Arno no había dormido en toda la noche porque siempre había estado preocupado por Vivian. Pero no había llamado a Vivian, temiendo que la molestaría. Pero ahora, no podía contenerse y llamó a su agente.
Sin embargo, resultó que la preocupación de Arno era razonable.
—Dr. Dewar, ¿podría venir por favor? Vivian está teniendo una pesadilla y ahora tiene fiebre —mientras hablaba Renita, limpiaba las mejillas de Vivian con una toalla fría para refrescarla físicamente.
Al escuchar eso, Arno inmediatamente se apresuró al lugar donde vivía Vivian.
Para cuando llegó, Vivian ya había dejado de hablar en su sueño, pero su fiebre persistía. Arno se sintió angustiado al ver esto. Inmediatamente le dio tratamiento a Vivian.
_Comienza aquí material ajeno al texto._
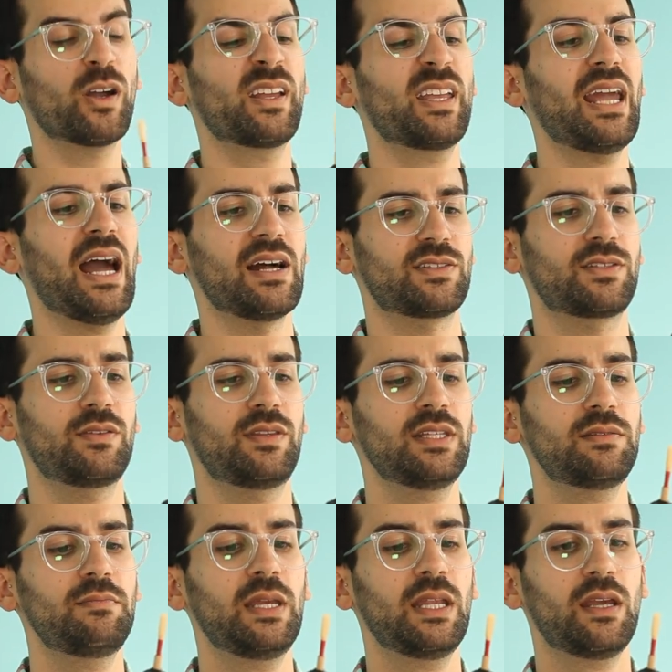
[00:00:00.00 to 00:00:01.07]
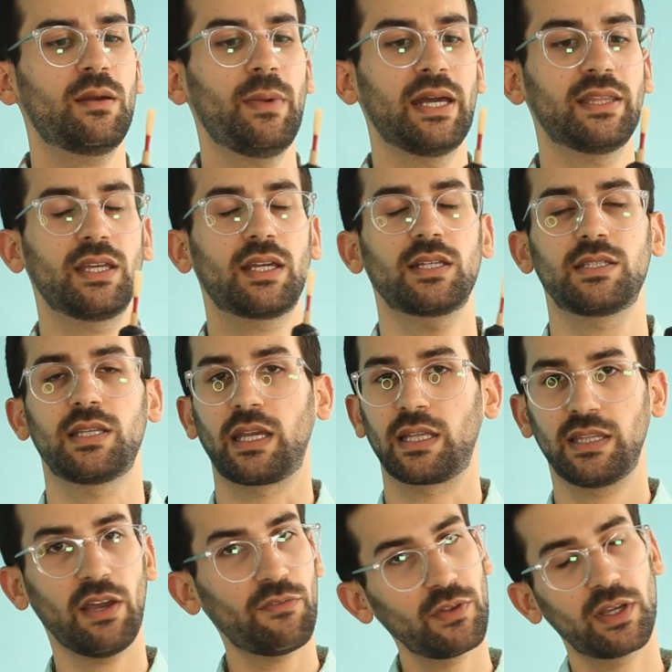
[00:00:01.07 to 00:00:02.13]
yeah, so this medium I think is like
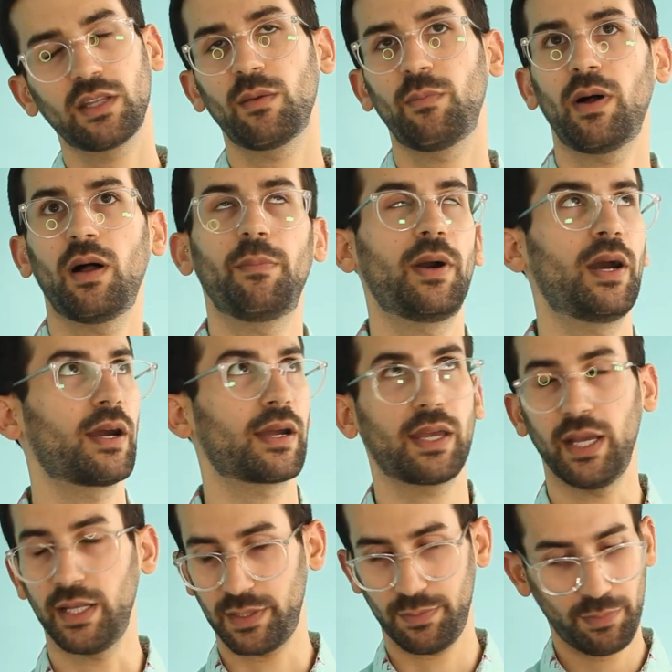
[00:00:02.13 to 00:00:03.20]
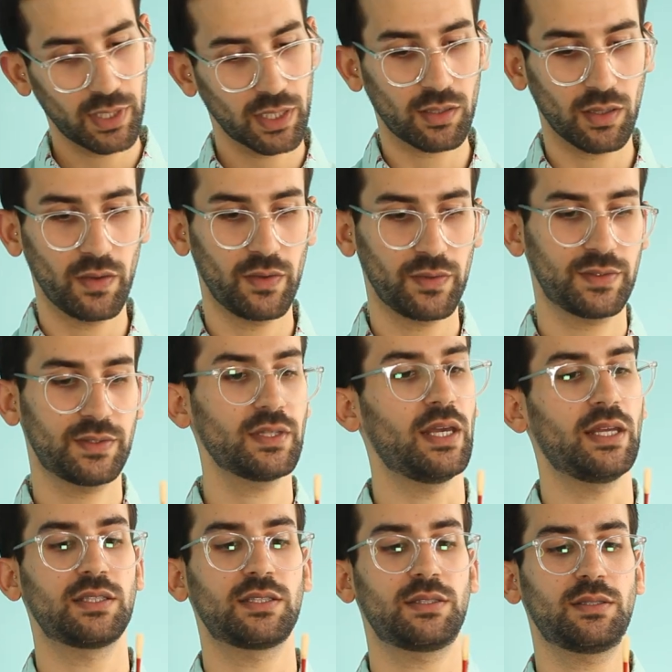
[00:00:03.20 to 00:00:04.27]
definitely in the ballpark. It's pretty close.
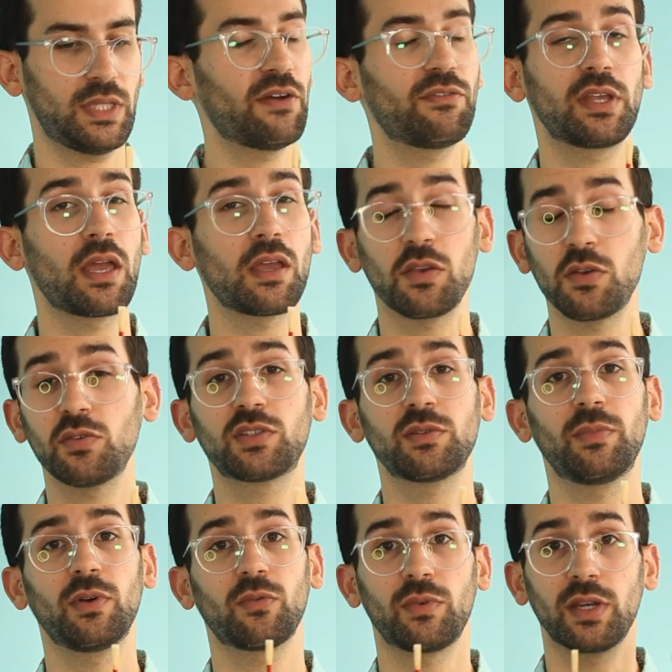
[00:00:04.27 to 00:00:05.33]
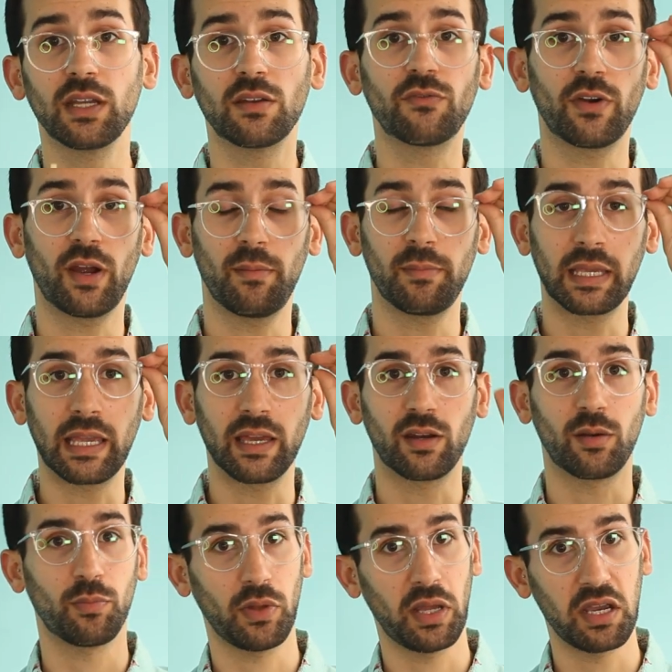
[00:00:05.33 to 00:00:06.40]
It's definitely a usable reed for a beginner
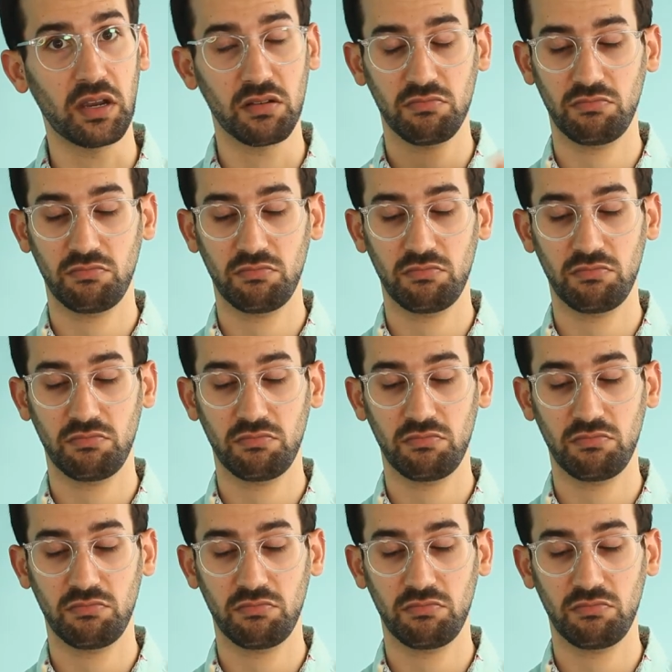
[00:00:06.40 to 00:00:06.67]
player.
Afortunadamente, Arno llegó a tiempo. La fiebre de Vivian bajó rápidamente. Renita, que estaba preocupada a un lado, finalmente respiró aliviada.
—Tuvo fiebre y una pesadilla porque se asustó ayer. Puede que haya sido afectada mentalmente —Arno bajó los ojos para mirar a Vivian, y sus manos, que colgaban a su lado, no pudieron evitar tensarse.
—¿Necesita un psiquiatra? —preguntó Renita preocupada.
—Depende de su situación después de que despierte.
Arno respiró profundamente, y su voz se volvió ronca—. Todo es mi culpa. Si no la hubiera sacado…
Renita miró a Arno y pareció haber percibido algo. Finalmente, susurró:
— Dr. Dewar, nadie puede predecir un accidente así.
Los labios de Arno temblaron ligeramente, pero no logró articular palabra.
En ese momento, Vivian gimió y despertó lentamente.
Inconscientemente, miró alrededor y solo se relajó después de encontrar el ambiente familiar.
—Vivian, estás despierta. ¿Te sientes incómoda en alguna parte?
Arno se agachó junto a la cama de Vivian y preguntó lentamente.
—Tú… ¿Por qué estás aquí? —Vivian parpadeó. Después de asegurarse de que esto era su dormitorio, miró a Arno sorprendida.
—Tienes fiebre y has tenido una pesadilla. El Dr. Dewar te curó —dijo Renita.
Al escuchar la palabra pesadilla, Vivian se encogió un poco.
—Estoy bien ahora. No tengas miedo —al ver esto, Arno rápidamente consoló a Vivian.
Su voz era muy suave, pero Vivian se sintió tranquila, como si fuera magia.